Die Globalisierung frisst ihre Kinder. Wie will man sonst erklären, was sich in einer einzigen Woche an verschiedenen Orten der Welt, in Nizza, in der Türkei oder auch in einem deutschen Regionalzug bei Würzburg, ereignet hat? Diejenigen, die eigentlich vom Zusammenwachsen der Welt durch Handel, Verkehr und Kommunikation profitieren sollten, wenden sich gegen die verbundene Welt.

Sie fühlen sich von ihr überwältigt, benachteiligt, im Stich gelassen. Und reagieren mit Radikalisierung. Diese Welt soll wieder getrennt werden, sauber geteilt nach Zugehörigkeit zu Religionen, sozialen Gruppen, Nationalitäten oder simpel: in dafür oder dagegen. Um das zu erreichen, wird gnadenlos und brutal gemordet.
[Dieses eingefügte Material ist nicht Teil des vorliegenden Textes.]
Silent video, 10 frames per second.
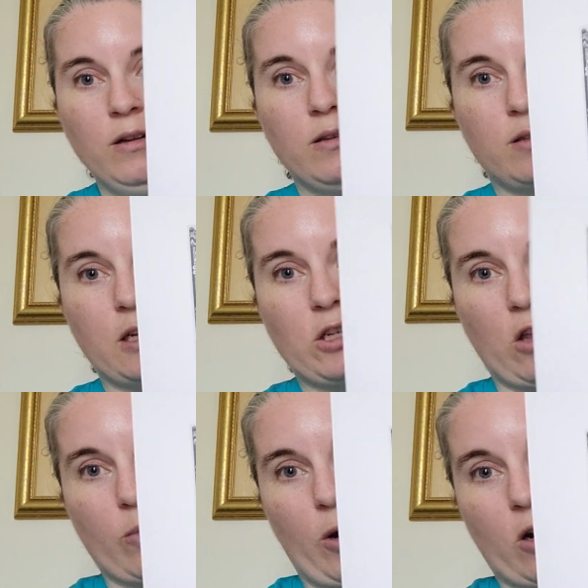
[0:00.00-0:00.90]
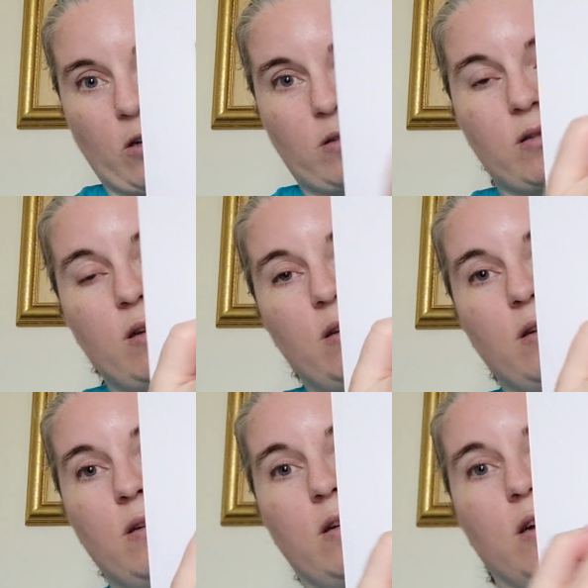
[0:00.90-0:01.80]
stitch other parts
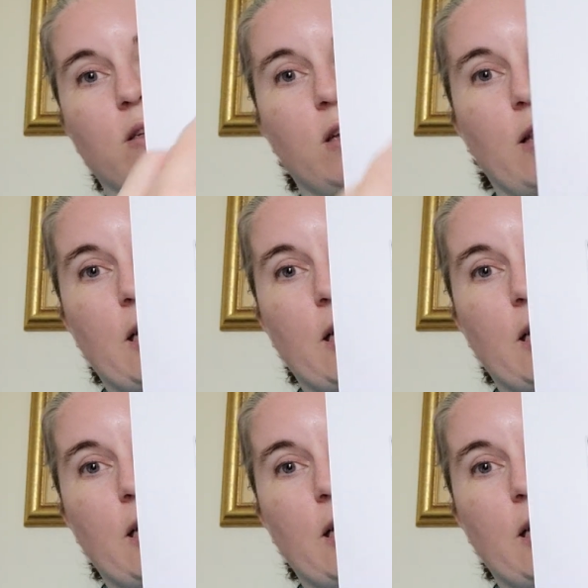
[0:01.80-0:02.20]
until I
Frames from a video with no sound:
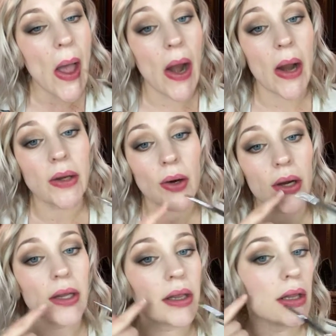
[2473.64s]
And I
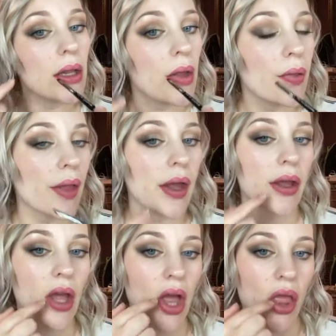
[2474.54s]
darken
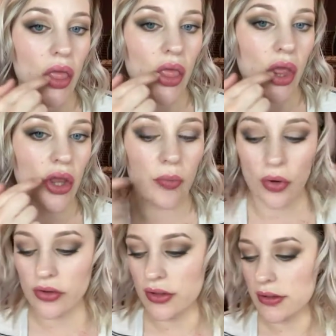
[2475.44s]
like these
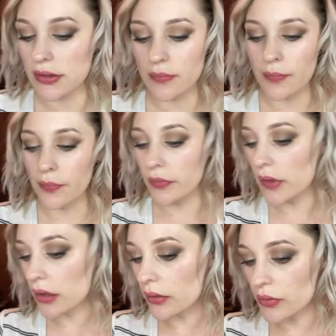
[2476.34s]
portions.
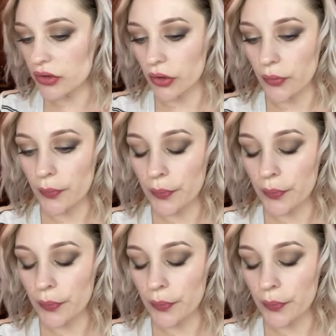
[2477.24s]
Here, let me show you.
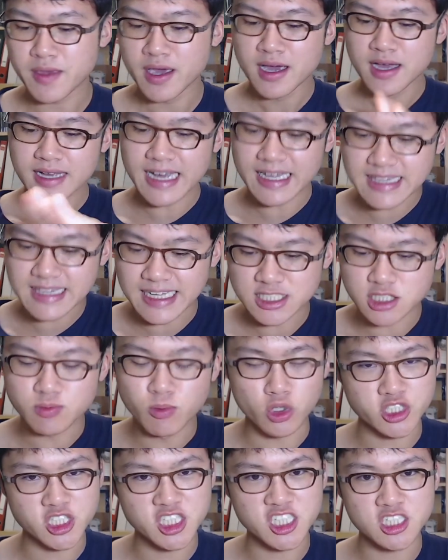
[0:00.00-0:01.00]
Get that small
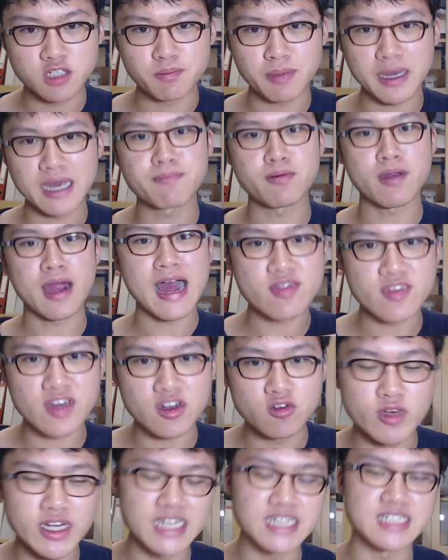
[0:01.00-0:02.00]
sheet of paper and then
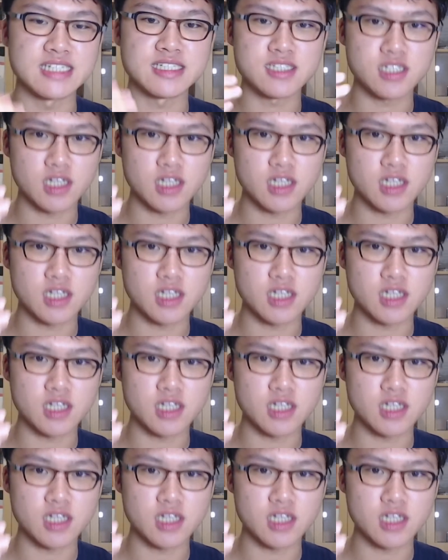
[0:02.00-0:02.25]
read it,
Nur ein paar Tage ist es her, dass US-Fondsmanager Bill Gross das „Ende der Globalisierung, wie wir sie kennen“ ausgerufen hat. Gross meinte nicht den Terrorismus. Er kommentierte den Brexit, die Entscheidung einer knappen Mehrheit der Briten, sich aus der Europäischen Union zu verabschieden. Das ist die gewaltfreie Kriegserklärung an die Globalisierung. Die europäische Integration, vor allem der Europäische Binnenmarkt, ist das größte Globalisierungsprojekt unserer Zeit.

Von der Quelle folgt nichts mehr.